Service Name Port Number Transport Protocol
MSRPC 135 TCP
Kerberos Admin 749 TCP
Oracle TNS 1521 TCP
Citrix ICA 1494 TCP
Citrix CGP 2598 TCP
RMI Registry 1099 TCP
MySQL 3306 TCP
RDP (Remote Desktop) 3389 TCP
PostgreSQL 5432 TCP
VNC 5900 TCP
Elasticsearch 9200 TCP
Kibana 5601 TCP
Jenkins 8080 TCP
HTTP Alternate 8000 TCP
HTTPS Alternate 8443 TCP
Docker API (unencrypted) 2375 TCP
Docker API (TLS) 2376 TCP
RabbitMQ 5672 TCP
Kafka 9092 TCP
Zookeeper 2181 TCP
MQTT 1883 TCP
MQTT over TLS 8883 TCP
BitTorrent 6881-6889 TCP/UDP
TeamViewer 5938 TCP/UDP
OpenVPN 1194 UDP
SIP (VoIP signaling) 5060 TCP/UDP
SIP TLS 5061 TCP
L2TP VPN 1701 UDP
IPsec NAT-T 4500 UDP
PPTP 1723 TCP
Redis 6379 TCP
MongoDB 27017 TCP
Memcached 11211 TCP/UDP
NFS 2049 TCP/UDP
UPnP 1900 UDP
SNMP over TLS 10162 TCP
RADIUS Authentication 1812 UDP
RADIUS Accounting 1813 UDP
Remote Desktop Gateway 3390 TCP
SQL Server Browser 1434 UDP
Microsoft SQL Alternate 1435 TCP
MySQL Alternate 3307 TCP
PostgreSQL Alternate 5433 TCP

Dynamic / Private / Ephemeral Ports

When a client initiates a TCP connection, the OS assigns a source port (typically from the ephemeral port range) if you didn’t explicitly bind one.

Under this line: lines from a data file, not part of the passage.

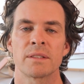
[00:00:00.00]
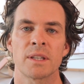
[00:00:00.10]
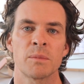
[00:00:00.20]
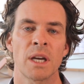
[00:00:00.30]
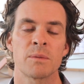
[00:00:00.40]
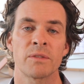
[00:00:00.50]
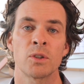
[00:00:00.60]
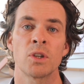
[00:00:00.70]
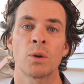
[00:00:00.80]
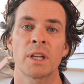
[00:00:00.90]
Sometimes if
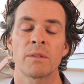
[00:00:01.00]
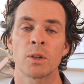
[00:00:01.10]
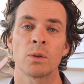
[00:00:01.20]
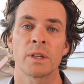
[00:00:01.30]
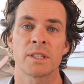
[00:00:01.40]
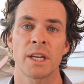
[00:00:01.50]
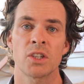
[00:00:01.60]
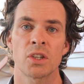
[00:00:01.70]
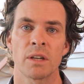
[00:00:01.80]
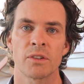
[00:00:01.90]
you don't get the
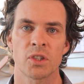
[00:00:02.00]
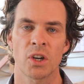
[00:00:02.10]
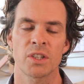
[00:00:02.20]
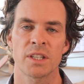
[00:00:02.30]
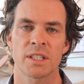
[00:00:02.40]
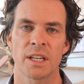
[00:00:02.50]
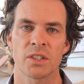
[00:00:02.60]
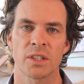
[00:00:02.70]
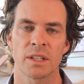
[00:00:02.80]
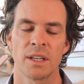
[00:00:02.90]
utilization of a charging
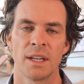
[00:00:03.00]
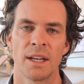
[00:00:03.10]
station,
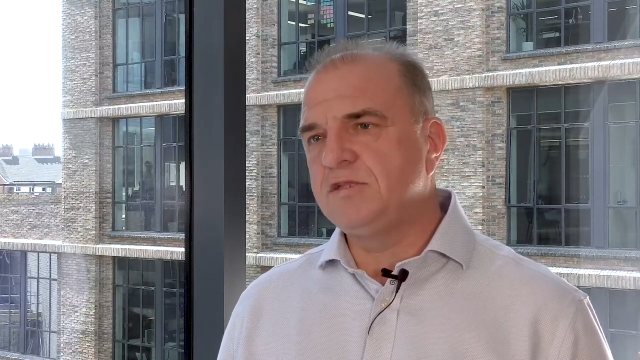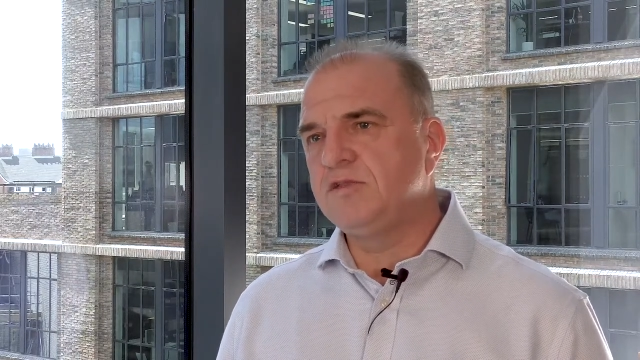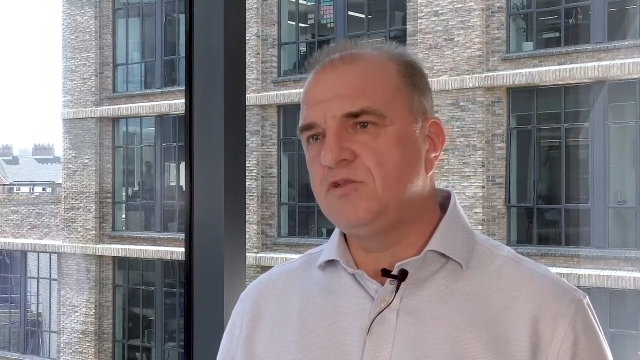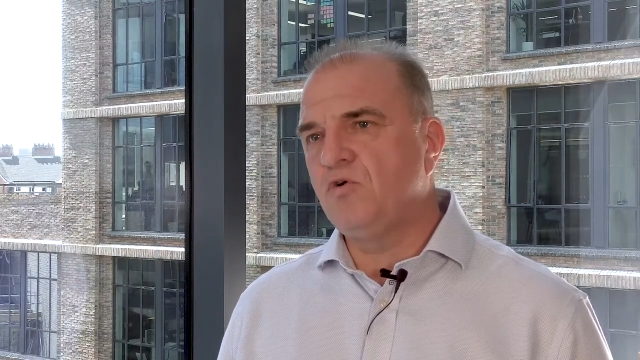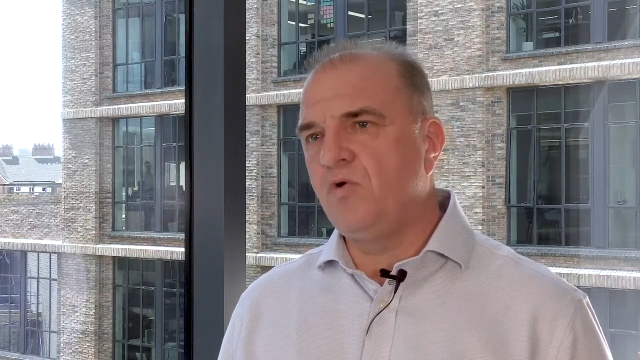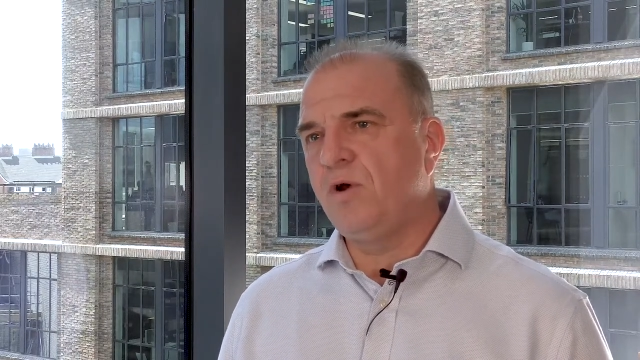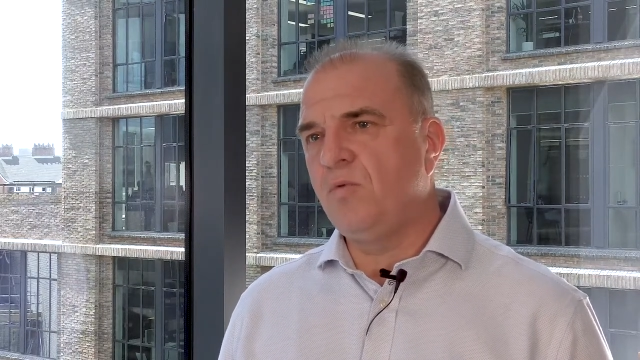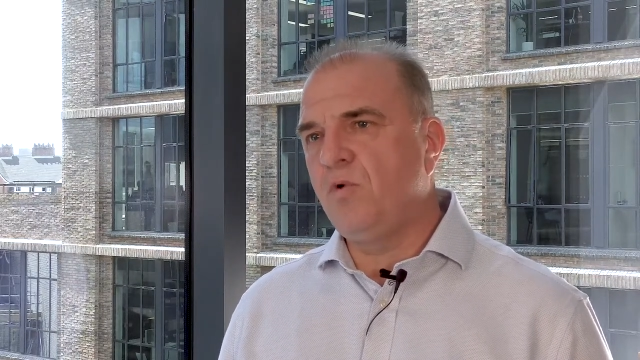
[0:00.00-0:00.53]
is
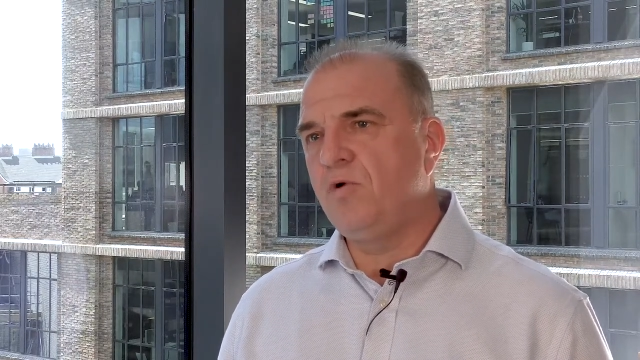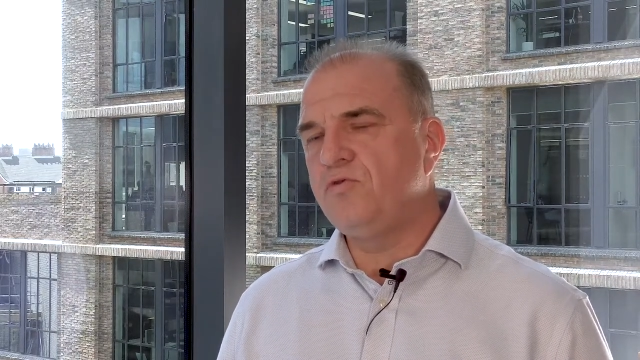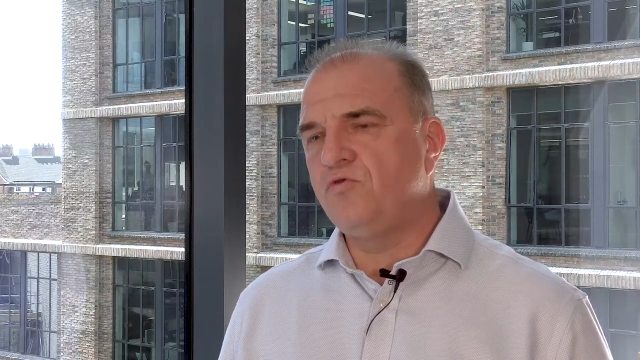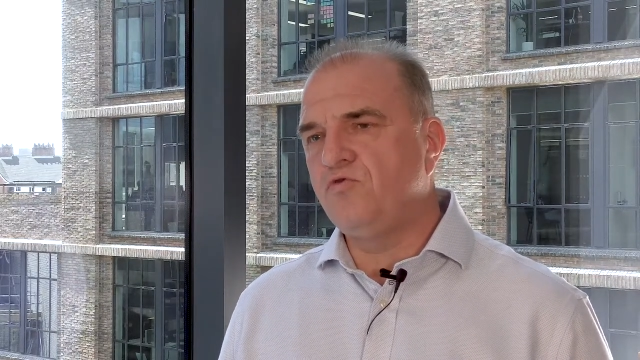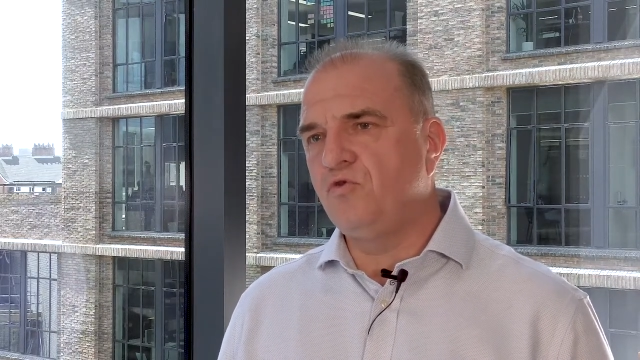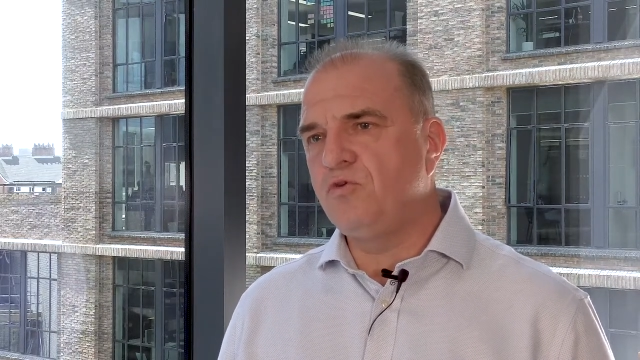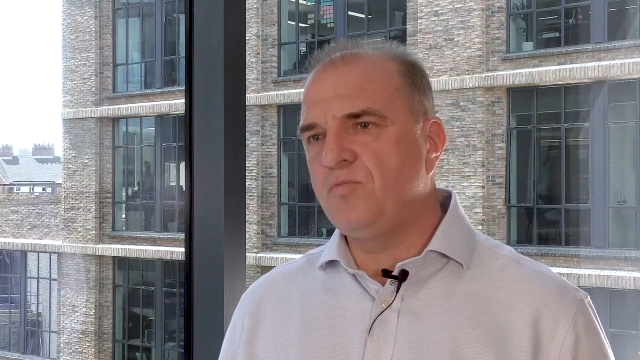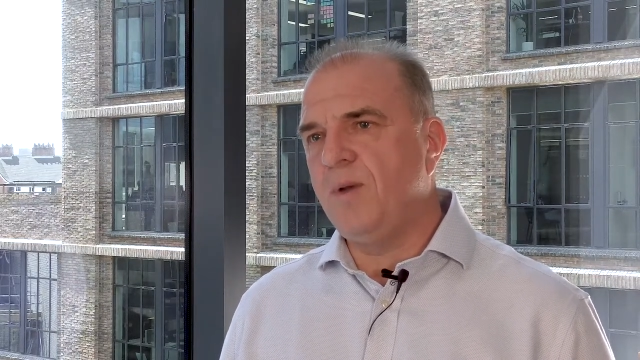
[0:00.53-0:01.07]
going, what the
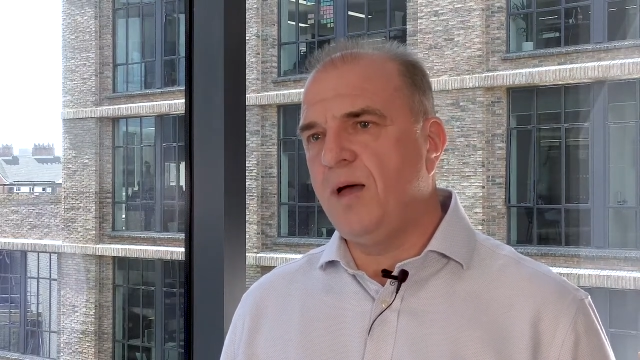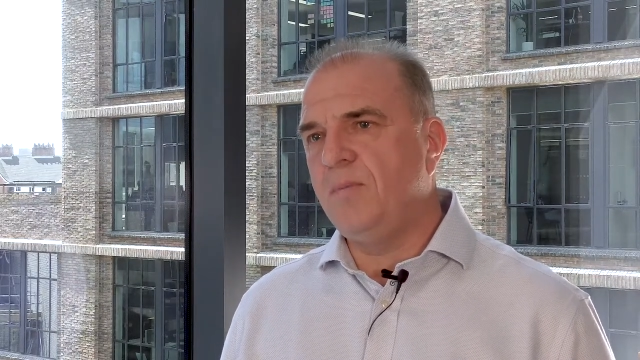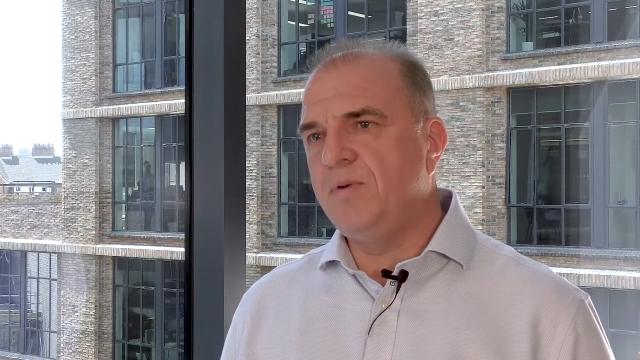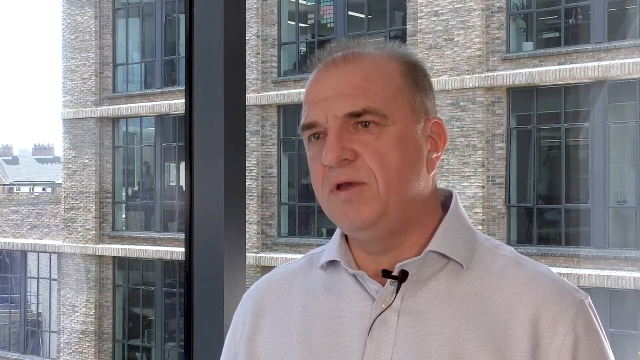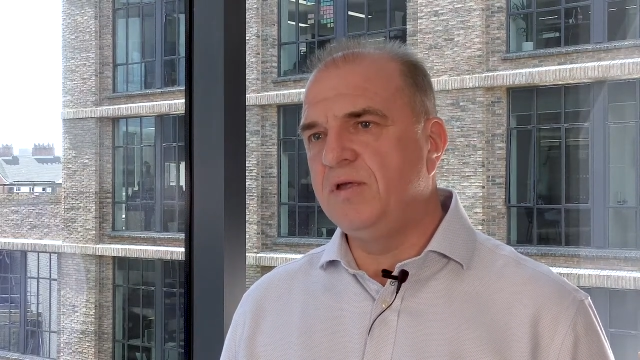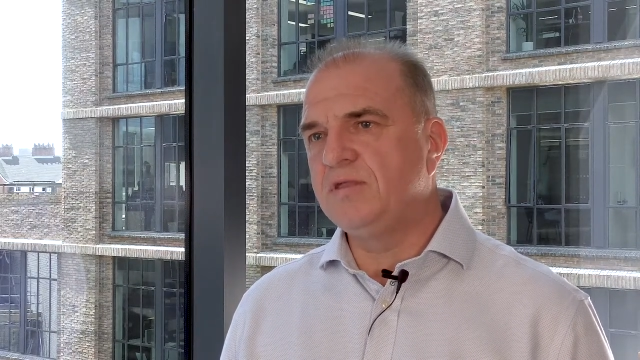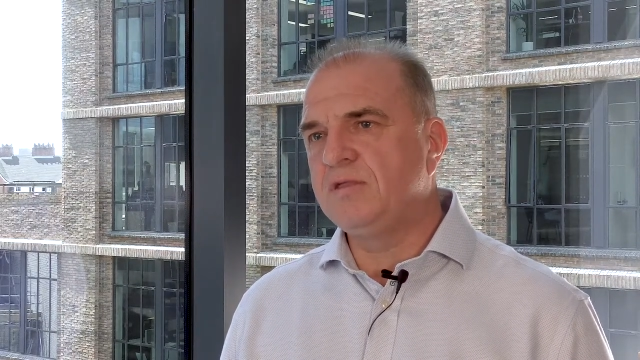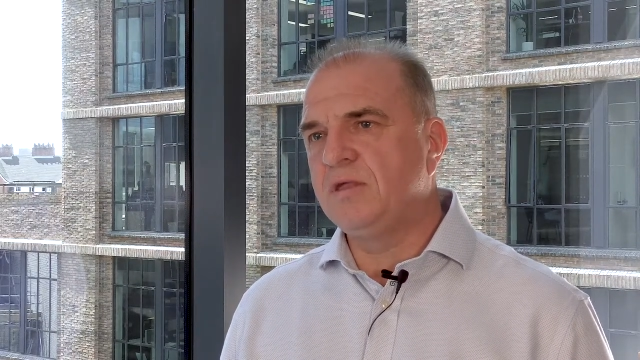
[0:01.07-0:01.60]
roadmap
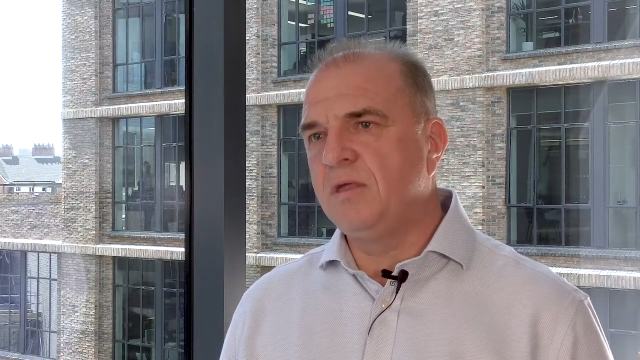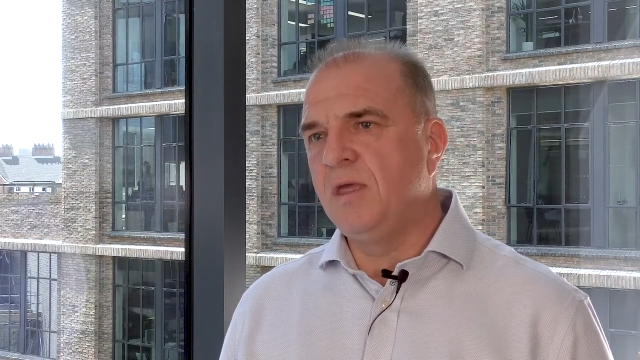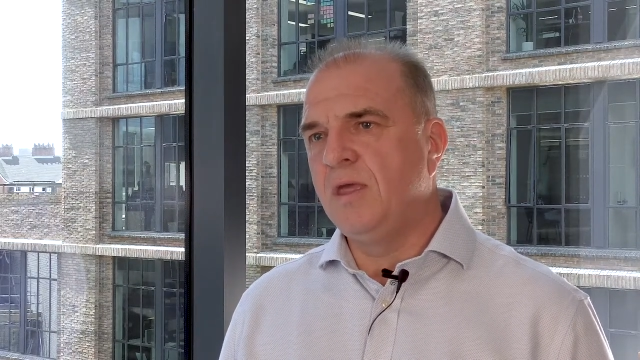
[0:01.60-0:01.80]
is,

Ephemeral ports are just the pool of ports the OS can automatically allocate.

So Ephemeral ports are used only for outbound connections where the client does not explicitly specify a source port.


Open vs Closed vs Filtered Ports

When a host receives network traffic targeting a specific TCP or UDP port, the OS or firewall can classify the port’s state as Open, Closed or Filtered

Open

A port is open if an application (process) on the host is actively listening on that port for incoming connections or datagrams, and the host responds to incoming packets directed to this port according to the transport protocol.


Closed

A port is closed if there is no application listening on that port, but the host is reachable. The host responds to incoming packets with a protocol-specific port unreachable message.

Important:
Closed ports confirm the host is online and reachable.

Filtered

A filtered port is a port where incoming packets are dropped or blocked, preventing the scanner from determining whether the port is open or closed or even online.


4-Tuple / 5-Tuple

A 5-tuple consists of the following five elements:

  1. Source IP address
  2. Source port
  3. Destination IP address
  4. Destination port
  5. Transport protocol (TCP or UDP)

the 5-tuple defines a unique socket connection on the network.

When a process opens a TCP or UDP socket and sends/receives data, the operating system kernel must manage and track active connections, so it can deliver incoming packets to the correct process or socket.

Important:
In TCP-only contexts, people often say 4-tuple, because the protocol is implicitly TCP. In mixed-protocol contexts, people say 5-tuple, so the 5th part is just to explicitly track TCP vs UDP.

TCP Example

For TCP, which is connection-oriented, the kernel maintains a TCP control block (TCB) for each active connection.

No two active TCP connections can have the same 5-tuple.

For example: Two browser tabs can connect to the same server, but different source ports make the 5-tuples unique, and vice versa.

The kernel uses the 5-tuple to route incoming packets to the correct socket.


UDP Example

Unlike TCP, UDP does not need a TCB because there is no connection state. UDP is connectionless, the kernel just routes it to the correct socket based on the 5-tuple.

Same thing here, no two UDP connections can have the same 5-tuple. Multiple UDP flows can share the same source port, as long as destination IP or port differs, making the 5-tuple unique.